The population density of Angel Meadow in the mid-19th century was in excess of 350 per acre,[3] and as social and living conditions worsened some resorted to digging up the cemetery and selling its soil as fertilizer to nearby farmers.
A railway viaduct traversed Angel Meadow, whilst the obnoxious smells from the Irk and Irwell and the Gould street gas works darkened the landscape.
The mixture was ladled further by aromas from the tannery, the dyeworks, the iron foundry, the brewery, the tripe works and rotting vegetation from the Smithfield market, all added together with the neighborhood’s fried fish and bad sanitation smells, one would agree that the cauldron of Angel Meadow was indeed a potent brew.
[5]Ragged schools, such as Charter Street and Sharp Street, and other institutes for abandoned, destitute and neglected children, flourished in the area:Each winter, thousands of poor, helpless children are provided with food, clogs and clothing; and every Sunday morning during the season, hundreds of destitute men and women are served with breakfast; and we try, by God’s help and the bestowal of a word of comfort and cheer, to arouse in them a feeling of hope which may lead them to a higher and noble life.
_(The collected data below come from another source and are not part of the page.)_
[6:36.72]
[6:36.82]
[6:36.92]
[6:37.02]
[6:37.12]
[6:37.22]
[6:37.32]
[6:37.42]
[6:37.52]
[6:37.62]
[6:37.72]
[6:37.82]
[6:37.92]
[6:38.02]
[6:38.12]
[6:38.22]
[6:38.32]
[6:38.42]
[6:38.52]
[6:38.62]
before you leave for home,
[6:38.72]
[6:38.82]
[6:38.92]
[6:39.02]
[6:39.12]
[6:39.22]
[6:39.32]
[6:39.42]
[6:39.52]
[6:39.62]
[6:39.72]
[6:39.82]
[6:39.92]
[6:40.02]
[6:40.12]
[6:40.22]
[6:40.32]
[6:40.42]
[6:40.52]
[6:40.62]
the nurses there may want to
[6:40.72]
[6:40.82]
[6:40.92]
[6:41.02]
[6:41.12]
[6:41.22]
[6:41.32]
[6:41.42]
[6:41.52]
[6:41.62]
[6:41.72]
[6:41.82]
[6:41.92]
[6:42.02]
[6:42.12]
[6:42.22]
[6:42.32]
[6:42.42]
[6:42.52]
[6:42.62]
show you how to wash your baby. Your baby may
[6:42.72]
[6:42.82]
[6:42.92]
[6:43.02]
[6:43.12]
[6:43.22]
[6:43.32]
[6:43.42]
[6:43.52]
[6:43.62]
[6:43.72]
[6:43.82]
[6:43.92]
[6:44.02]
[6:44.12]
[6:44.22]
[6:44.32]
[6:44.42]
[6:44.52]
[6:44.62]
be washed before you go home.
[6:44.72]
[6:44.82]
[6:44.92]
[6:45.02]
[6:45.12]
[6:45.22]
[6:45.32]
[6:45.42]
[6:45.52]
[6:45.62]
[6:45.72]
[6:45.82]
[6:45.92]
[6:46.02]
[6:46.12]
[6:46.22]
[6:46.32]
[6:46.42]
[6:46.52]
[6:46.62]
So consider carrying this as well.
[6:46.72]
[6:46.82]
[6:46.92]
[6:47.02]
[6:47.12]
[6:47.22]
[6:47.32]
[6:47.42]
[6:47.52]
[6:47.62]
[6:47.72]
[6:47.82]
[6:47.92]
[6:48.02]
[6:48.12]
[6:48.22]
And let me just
[6]Alexis de Tocqueville, a French political thinker and historian, best known for his Democracy in America (two volumes: 1835 and 1840) and The Old Regime and the Revolution (1856), explored the effects of the rising inequalities in social conditions on the individual and the state in western societies; he visited Manchester in 1835, describing it in his work of the same year Journeys to England And Ireland.
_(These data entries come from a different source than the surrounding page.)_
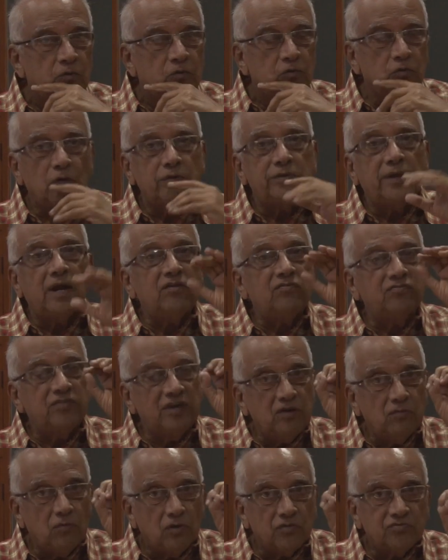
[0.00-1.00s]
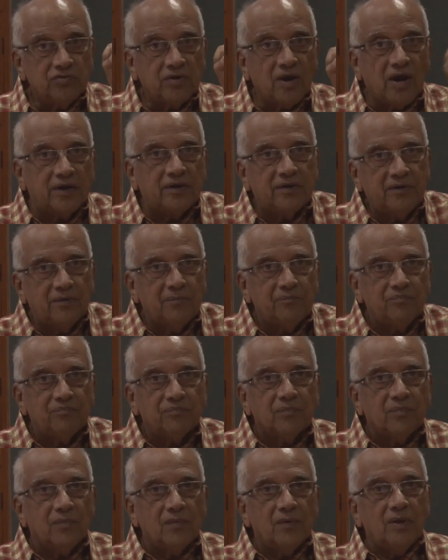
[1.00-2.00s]
So that scene was cut.
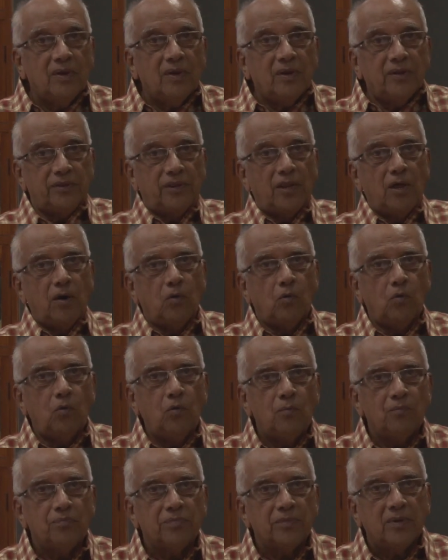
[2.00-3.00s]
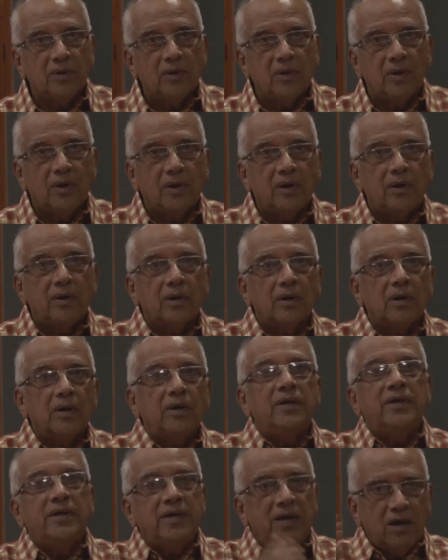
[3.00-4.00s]
Now,
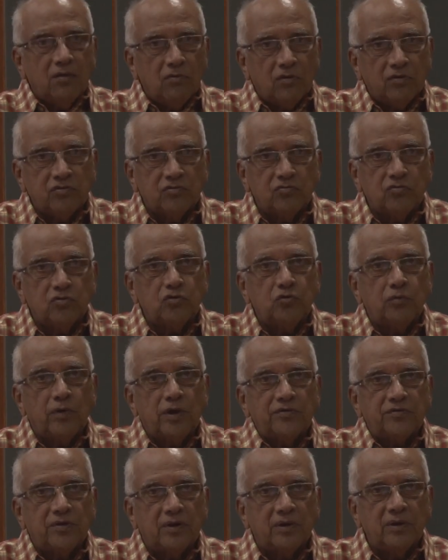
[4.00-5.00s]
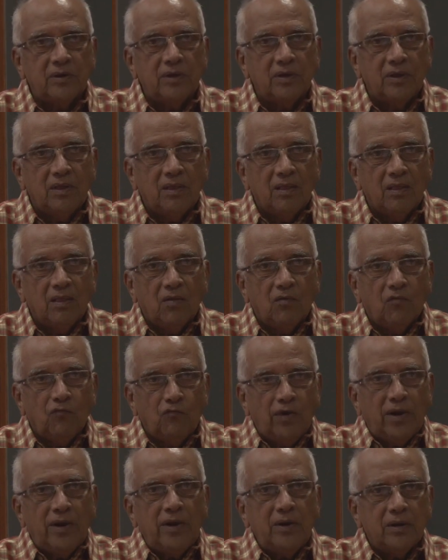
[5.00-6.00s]
here was a situation
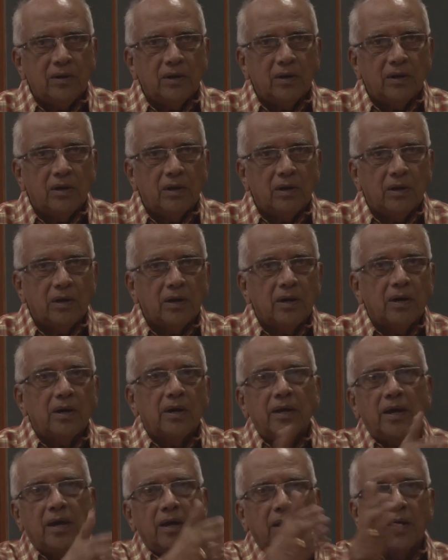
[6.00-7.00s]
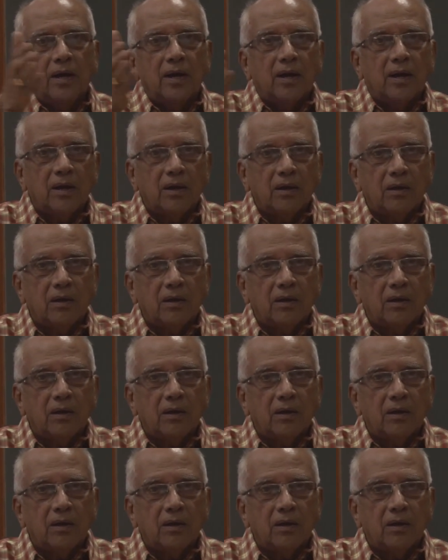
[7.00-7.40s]
when the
The Flags became known for hosting prostitutes, street entertainers, Cock fights and bare knuckle brawls, with gathered crowds gambling on the competitions, in the second half of the 19th century.
[8] The Royal Geographical Society Discovering Britain series of walks: Slums, Squalor and Salvation guides people around the park and wider neighbourhood.
[7] In August 2012, BBC television broadcast scenes of the area as part of Michael Wood's The Great British Story: A People's History (Episode 8 Industry & Empire).